## **Basic CNN**

# Report

For this run, I build a basic CNN starting with the file provide: *getting_started.ipynb*.
1. The dataset, model fitting, and evaluation on the test set remain the same.  
   The only changes made were to the estimator and forward functions. These define the CNN architecture.

2. I started by adding 3 convolutional layers (then changed it to 4 after testing, accuracy increased by 5%).  
   Since the images are grayscale, the input channel is 1. Each convolution layer increases the output channels, doubling them (e.g., 32 => 64 => 128).
   All convolutions use a 3x3 kernel.

3. Before Max pooling, accurary hit around 30%, after adding Max Pooling it went up by 55%. Max pooling lower the size of the feature and reduce computation time.  
   It also helps the model focus on the most important features.

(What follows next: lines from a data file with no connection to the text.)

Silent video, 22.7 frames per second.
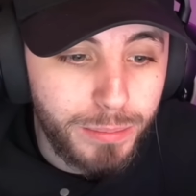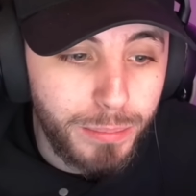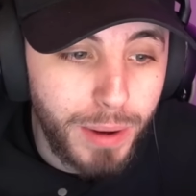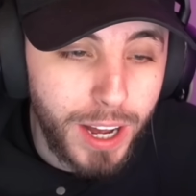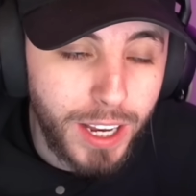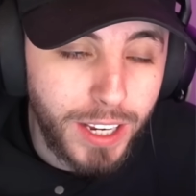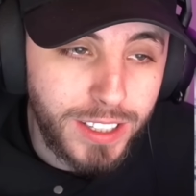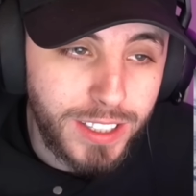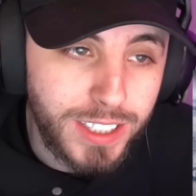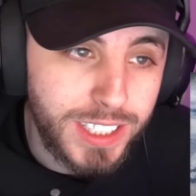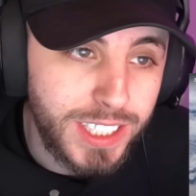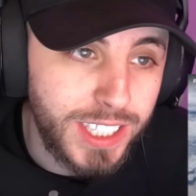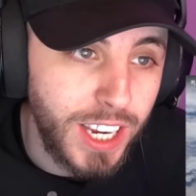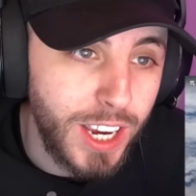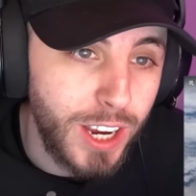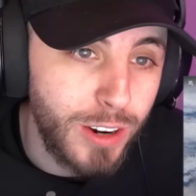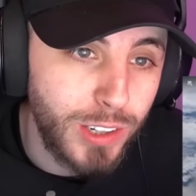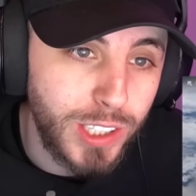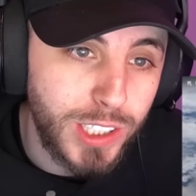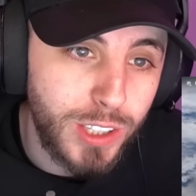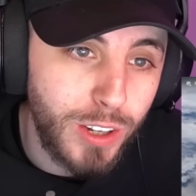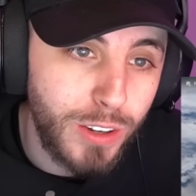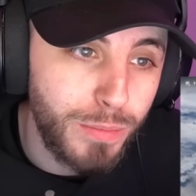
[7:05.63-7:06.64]
Man,
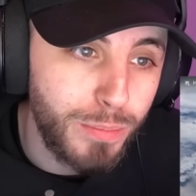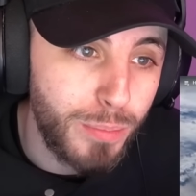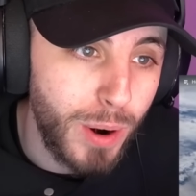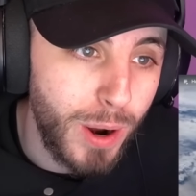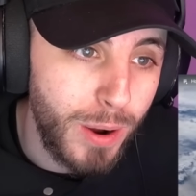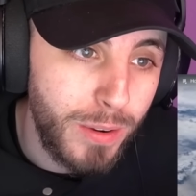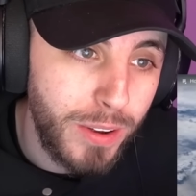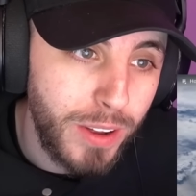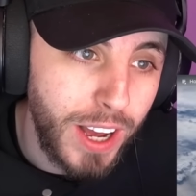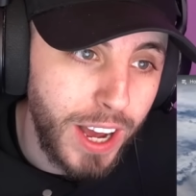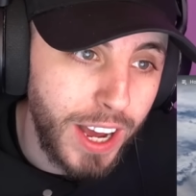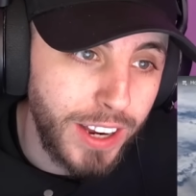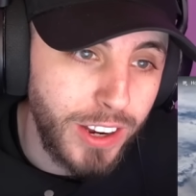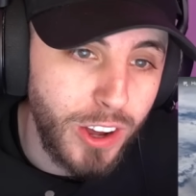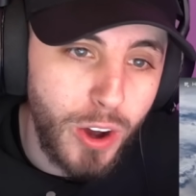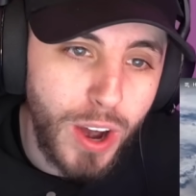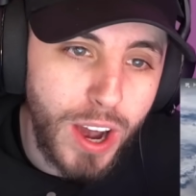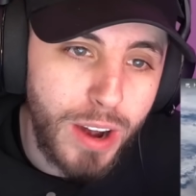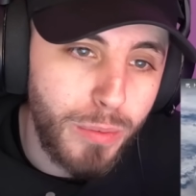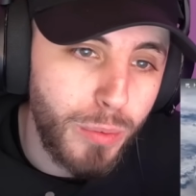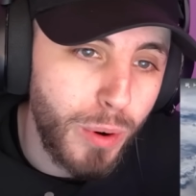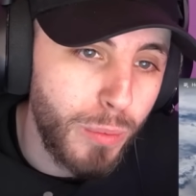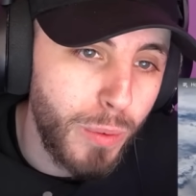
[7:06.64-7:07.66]
scary stuff, bro. I know
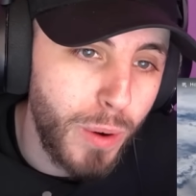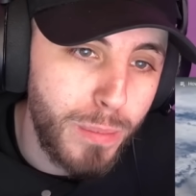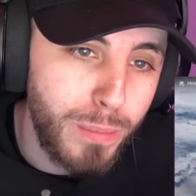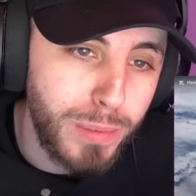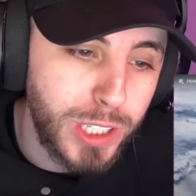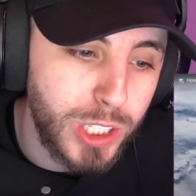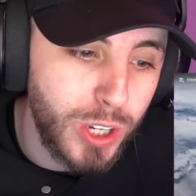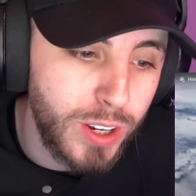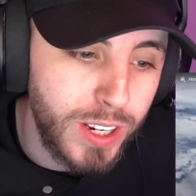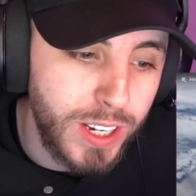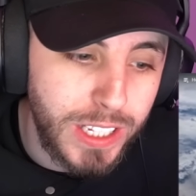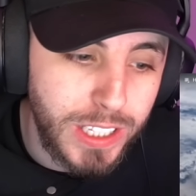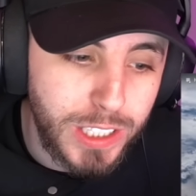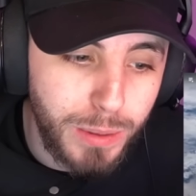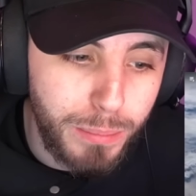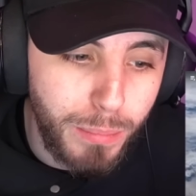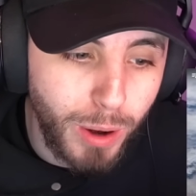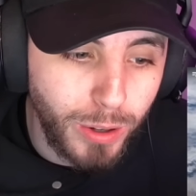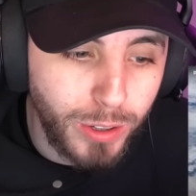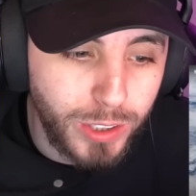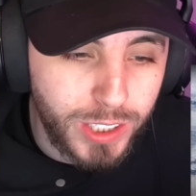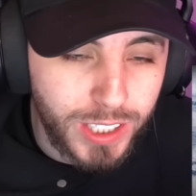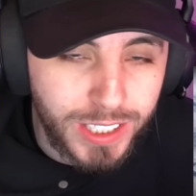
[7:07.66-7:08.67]
everyone won't be turned into
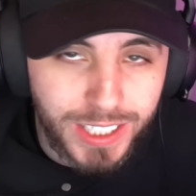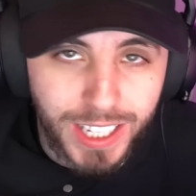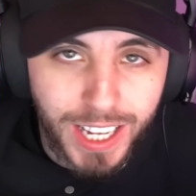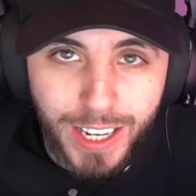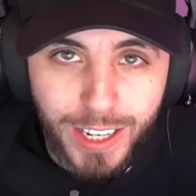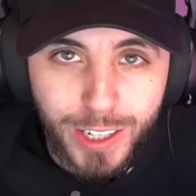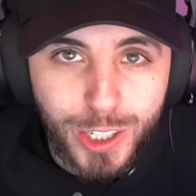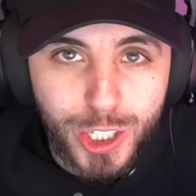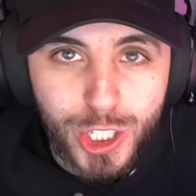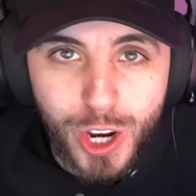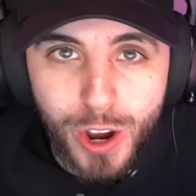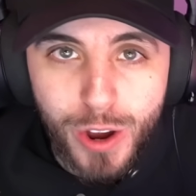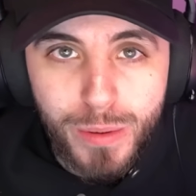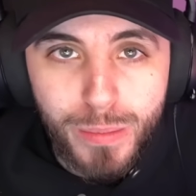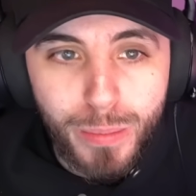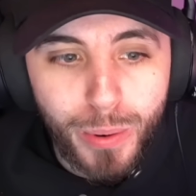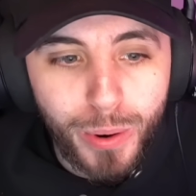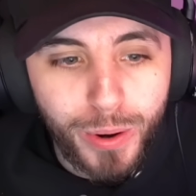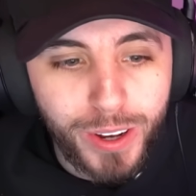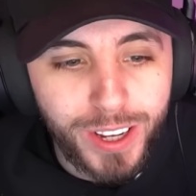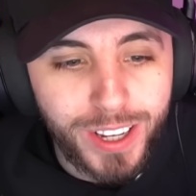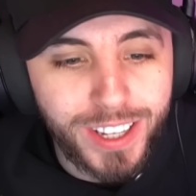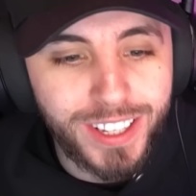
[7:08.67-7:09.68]
monsters like the show,
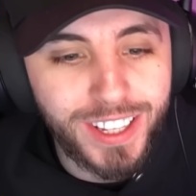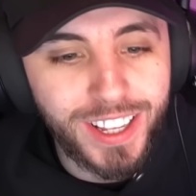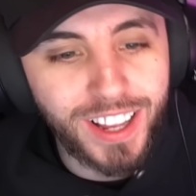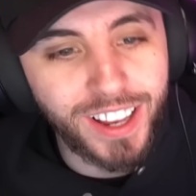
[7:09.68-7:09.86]
but.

4. Before passing the output to the Fully Connected Layer, we flatten the multi dimensions into a single vector.

5. Finaly, the Fully Cconnected Layer (or in this case the nn.Linear) maps the feature vector to a 10 class output.  
   To calculate the input size of this layer, we need to know the output size after the last convolution.  
   After the last convolution (Conv2d(64, 128, 3x3)), the output feature map size is 10×10.  
   Therefore, the flattened vector size is:  
   128 (# of channels) x 10W x 10H = Size of the vector.

# Results

- **Training Loss:** 0.1973  
- **Validation Loss:** 1.91  
- **Test Accuracy:** 56.96%

In [29]:
import torch
from torch import nn
import torch.nn.functional as F
import lightning as L
import torchmetrics


class BaselineModel(L.LightningModule):
    def __init__(self, num_classes=10):
        super().__init__()

        self.estimator = nn.Sequential( # UPDATE: This section now handle convolution with kernel size 3x3, and max pooling, .
            nn.Conv2d(1, 32, (3,3)), # Where (channel, Output feature, kernel)
            nn.ReLU(),
            nn.MaxPool2d(2), # 2x2 max pooling 
            nn.Conv2d(32, 64, (3,3)), 
            nn.ReLU(),
            nn.MaxPool2d(2),
            nn.Conv2d(64, 64, (3,3)), 
            nn.ReLU(),
            nn.Conv2d(64, 128, (3,3)), 
            nn.ReLU(),
            nn.Flatten(), 
            nn.Linear(128*10*10, num_classes) # Changed Fully connected Layer to work with output size 64=>31=>14=> 12 => 10(Added another layer)
        )

        self.accuracy = torchmetrics.Accuracy(task="multiclass", num_classes=num_classes)

    def forward(self, x):
        return self.estimator(x)

    def training_step(self, batch, batch_idx):
        x, y = batch
        y_hat = self(x)
        loss = F.cross_entropy(y_hat, y)

        self.log("train_loss", loss)
        return loss

    def validation_step(self, batch, batch_idx):
        x, y = batch
        y_hat = self(x)
        loss = F.cross_entropy(y_hat, y)

        self.accuracy(y_hat, y)

        self.log("val_accuracy", self.accuracy)
        self.log("val_loss", loss)

    def test_step(self, batch, batch_idx):
        x, y = batch
        y_hat = self(x)
        loss = F.cross_entropy(y_hat, y)

        self.accuracy(y_hat, y)

        self.log("test_accuracy", self.accuracy)
        self.log("test_loss", loss)

    def configure_optimizers(self):
        optimizer = torch.optim.Adam(self.parameters(), lr=1e-3)
        return optimizer

In [30]:
from torchvision import transforms
from torchvision.datasets import Imagenette
from lightning.pytorch.callbacks.early_stopping import EarlyStopping
from lightning.pytorch.callbacks import ModelCheckpoint


# Prepare the dataset
train_transforms = transforms.Compose([
    transforms.CenterCrop(160),
    transforms.Resize(64),
    transforms.ToTensor(),
    transforms.Normalize((0.4914, 0.4822, 0.4465), (0.2470, 0.2435, 0.2616)),
    transforms.Grayscale()
])

test_transforms = transforms.Compose([
    transforms.CenterCrop(160),
    transforms.Resize(64),
    transforms.ToTensor(),
    transforms.Normalize((0.4914, 0.4822, 0.4465), (0.2470, 0.2435, 0.2616)),
    transforms.Grayscale()
])

train_dataset = Imagenette("data/imagenette/train/", split="train", size="160px", download=False, transform=train_transforms)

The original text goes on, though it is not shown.